Our coaching against Tulane, for what Tulane had as strengths and weaknesses, was abysmal. No need to ask the coach what were the pivotal "moments" in the game. We saw the game. All 43,934 things that happened that changed the outcome. If the HC doesn't see all of them, he's not all that good of a coach.
No more stupid than you saying we'd have blown them out if we'd have just run different plays. What I observed on the field was us completely shutting down Tulane (in regulation). Had it not been for the turnovers I think we'd have won (in regulation). That's my opinion. Your welcome to disagree, no need to be an arrogant little _____.
Call it what you want but the turnovers decided the game. You and MAT are letting you anger with the coaching staff cloud your logical thought processes. You spot a team 9 points in a game where you gave up 16 in regulation and had trouble moving the football all night, that is the key the game.
Yes, we changed philosophies on offense after Jenkins (See what I did there?) throws the second pick and we bogged down after that but nobody knows what would have happened had we kept our foot on the gas. Perhaps we would continue to shred them through the air and find space on the ground or perhaps they would have adjusted and started to limit our production but would have kept the pressure on our QB and created more turnovers...Who knows? Its all subjective at that point and the only thing we can do is speculate as to how the game would have gone. However, we KNOW that the turnovers directly led to points that were precious in a defensive ballgame. They mattered.
Imagine if you knew your offense was so terrible that it would never convert a third down, much less drive the team into scoring position. In devising your game plan you realize that the only way to score and win is to (a) get your offense off the field as soon as possible before they make a mistake, (b) get your defense as many opportunities as possible, and (c) gain possession of the ball in field goal range through turnovers or the field position advantages of overtime.
That's pretty much what Tulane did to win an impossible game. Maybe we should hire their coach.
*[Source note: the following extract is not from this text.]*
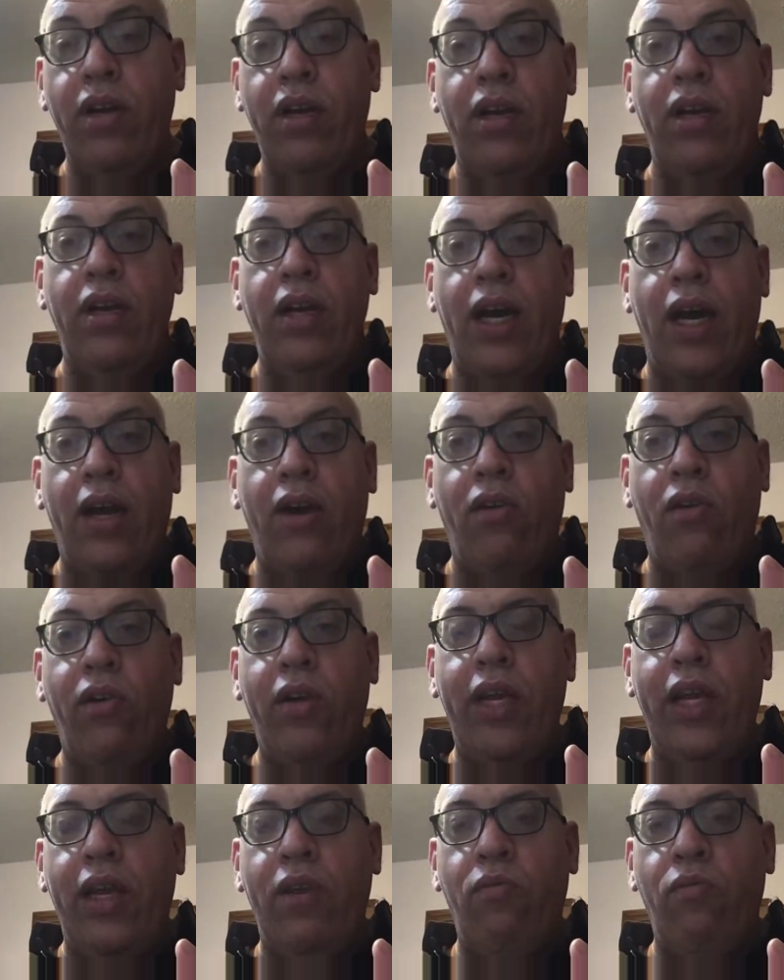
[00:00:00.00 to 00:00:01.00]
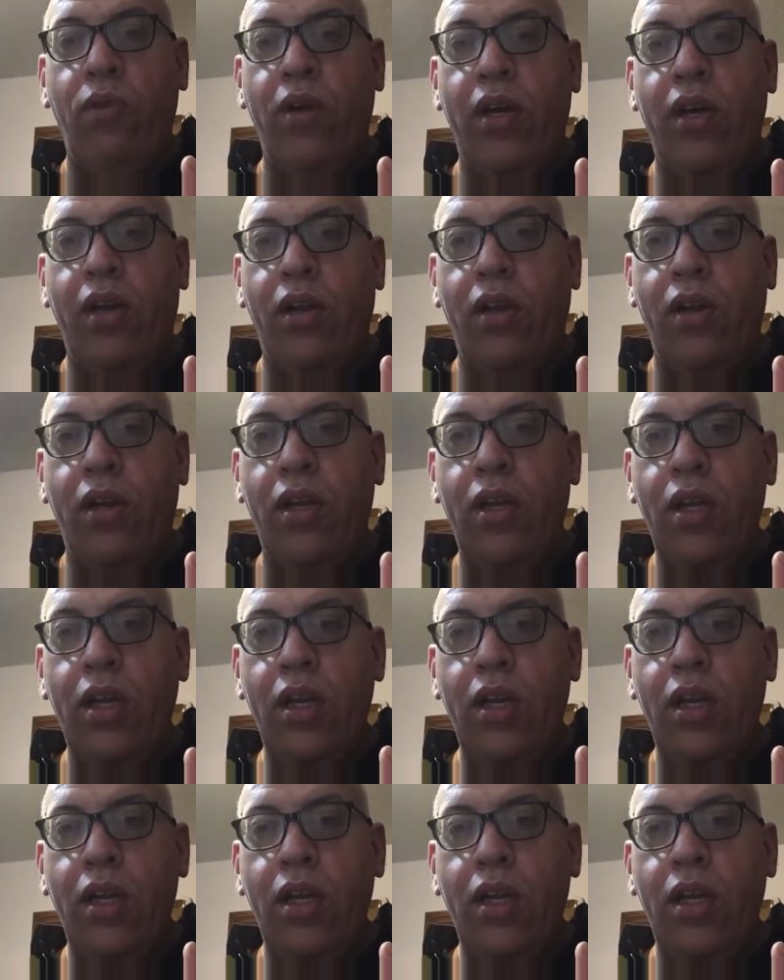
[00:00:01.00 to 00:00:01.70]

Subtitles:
not only will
Again... we recovered (defensively) like kings on those TOs. That is actually the best a team can do when a player makes a mistake. The TOs were "oh, so we gifted you from a mistake... and you suck and can't do squat but kick a field goal". And no, we didn't lose on TOs... we lost because every element of our game was junk even after we held them to FGs. And when I'm an arrogant ___, I'm never ever little about it. I'm a massively huge arrogant ___ when I decide to go full metal arrogant. I haven't scratched the surface of arrogant ___.
You can give your opinion... as you have... and I will state mine. Mine isn't budging from what I observed Saturday.